Step 3: Logic and efficiency check
Final code cleanliness check:
- Logic: is the data flow correct from input to output?
- Efficiency: any redundant operations?
- Readability: is the code understandable without comments?
BUT: don't refactor "for beauty". Only if it affects correctness.
Stage 7: Impact Analysis — "Did we break anything?"
The most underestimated stage. 75% of AI agents break previously working code.
MANDATORY CHECK BEFORE MERGE:
1. REGRESSION
What other modules/functions depend on changed files?
Run ALL project tests (not just current phase).
If anything broke — this is priority #1.
2. SIDE EFFECTS
Did any contracts/interfaces change (API, props, types)?
If yes — who uses them? Are all consumers updated?
Docker: did any service ports, volumes, or network names change?
Traefik: do routing rules still resolve correctly?
3. THINK AHEAD
What problems could these changes cause in a week/month?
Edge cases we haven't tested?
What happens with: zero data? Huge data? Concurrent requests?
What if the user does something unexpected?
4. COMPATIBILITY
Backward compatibility preserved?
Data migrations needed?
Docker volume data backward-compatible with new container version?
Feature flags needed for gradual rollout?
Stage 8: Integration Check
- All phases
completed→ run gates across entire project - Audit: everything from spec implemented?
- Every acceptance criterion → fulfilled?
Stage 9: Code Review (fresh perspective)
Review as if seeing this code for the first time.
See agents/code-reviewer.md for the full review checklist.
Key areas:
- Edge cases, race conditions, backward compat, security, error handling, performance
- Docker/Compose: service dependencies, restart policies, resource limits
- Infrastructure: Traefik routing, TLS configuration, firewall rules
Warning: AI reviewing its own code has blind spots. For critical infrastructure changes — flag for human review.

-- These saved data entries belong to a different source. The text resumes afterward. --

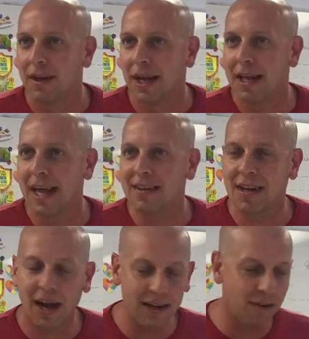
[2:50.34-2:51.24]
And that's
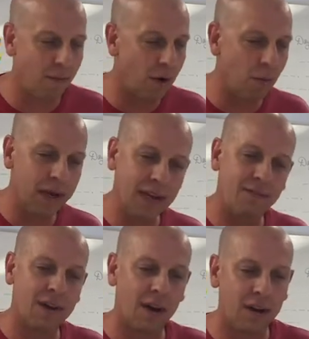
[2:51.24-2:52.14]
kind of what
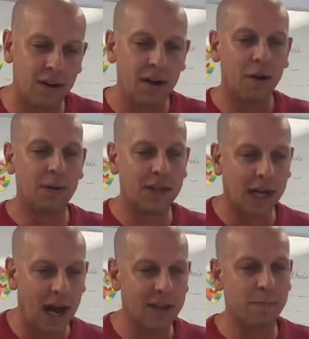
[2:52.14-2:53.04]
we've done with the
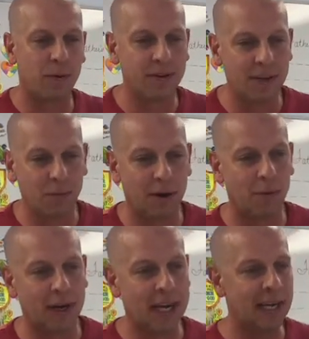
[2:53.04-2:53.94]
gospel. And see, what
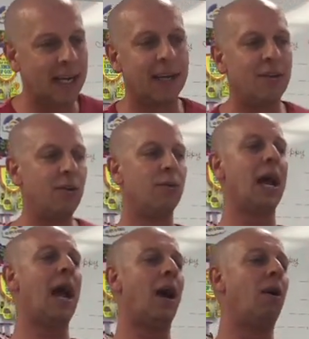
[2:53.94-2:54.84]
we're getting into
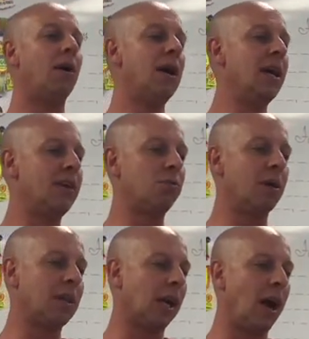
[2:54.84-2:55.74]
now is
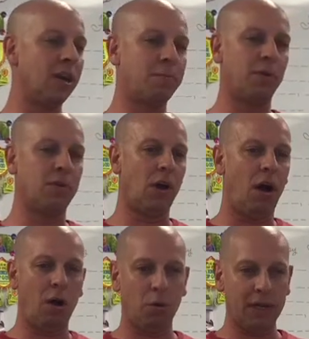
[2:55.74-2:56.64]
what the gospel is
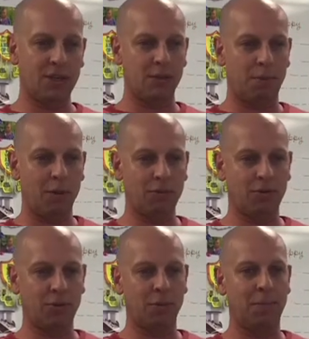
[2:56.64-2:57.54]
always
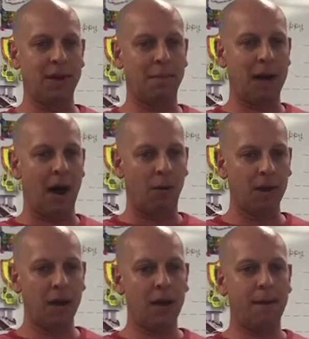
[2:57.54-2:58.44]
supposed to have been
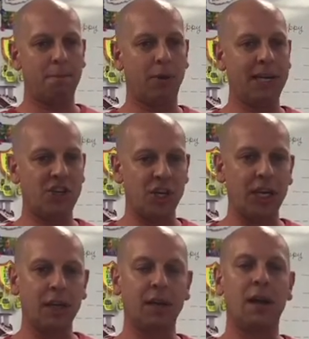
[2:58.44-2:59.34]
about.
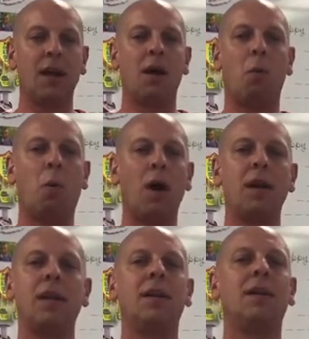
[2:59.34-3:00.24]
Preaching,
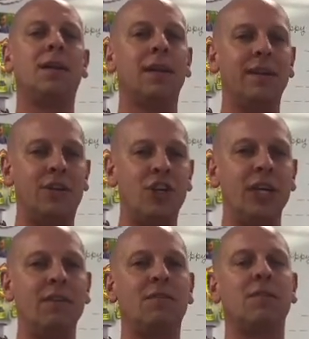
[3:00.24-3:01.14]
what did
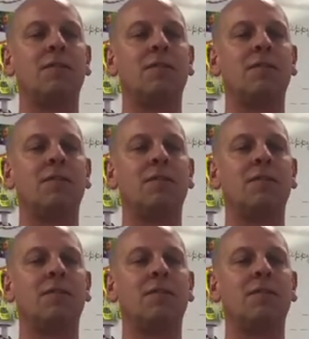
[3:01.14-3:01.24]
JesusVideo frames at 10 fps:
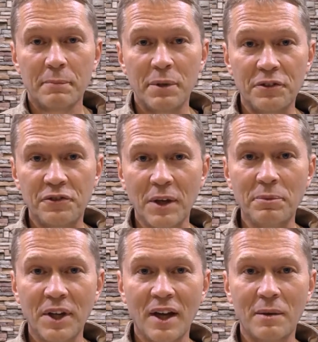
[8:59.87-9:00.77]
But
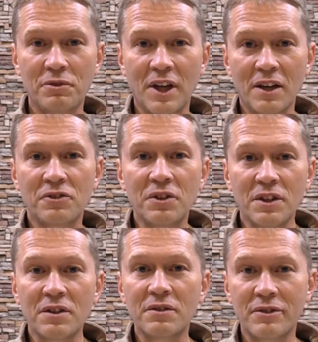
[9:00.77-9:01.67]
sometimes as an
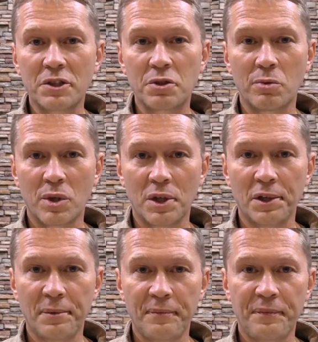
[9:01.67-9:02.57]

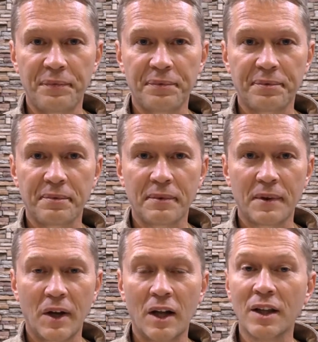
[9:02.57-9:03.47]
individual,
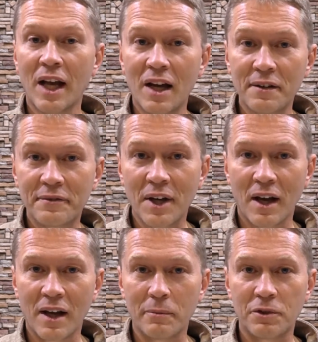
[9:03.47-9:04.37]
a lot of
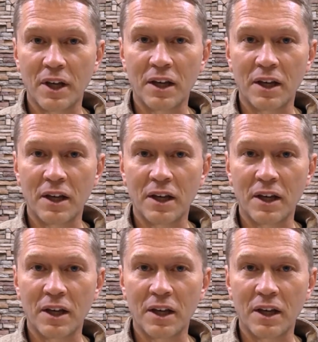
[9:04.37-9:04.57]
times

Stage 10: Security Scan (for M and L)
# SonarQube analysis (preferred — already in the stack)
# Push to Gitea → Gitea Actions triggers SonarQube scan
# Alternative: local semgrep
semgrep --config=auto .
For Docker/Compose changes, additionally check:
- No secrets in compose.yaml or Dockerfiles (use .env or Gitea Secrets)
- Images from trusted registries only
- No privileged containers without justification
- Network segmentation: services not exposed beyond what's needed
Stage 11: Fixes + Re-verification
If review/scan found issues:
- Fix (only proven bugs — rule from Stage 6)
- Re-run gates
- Repeat Impact Analysis (Stage 7) — fixes didn't break anything else?
- Re-review if major changes were made
Stage 12: Cleanup + Deploy
- Archive plan:
mv plans/<file> plans/archive/ - Keep spec as documentation
- Squash merge → main (via Gitea PR)
- Deploy — ONLY on explicit user request
Deterministic Gates
A phase CANNOT be completed without passing ALL required gates.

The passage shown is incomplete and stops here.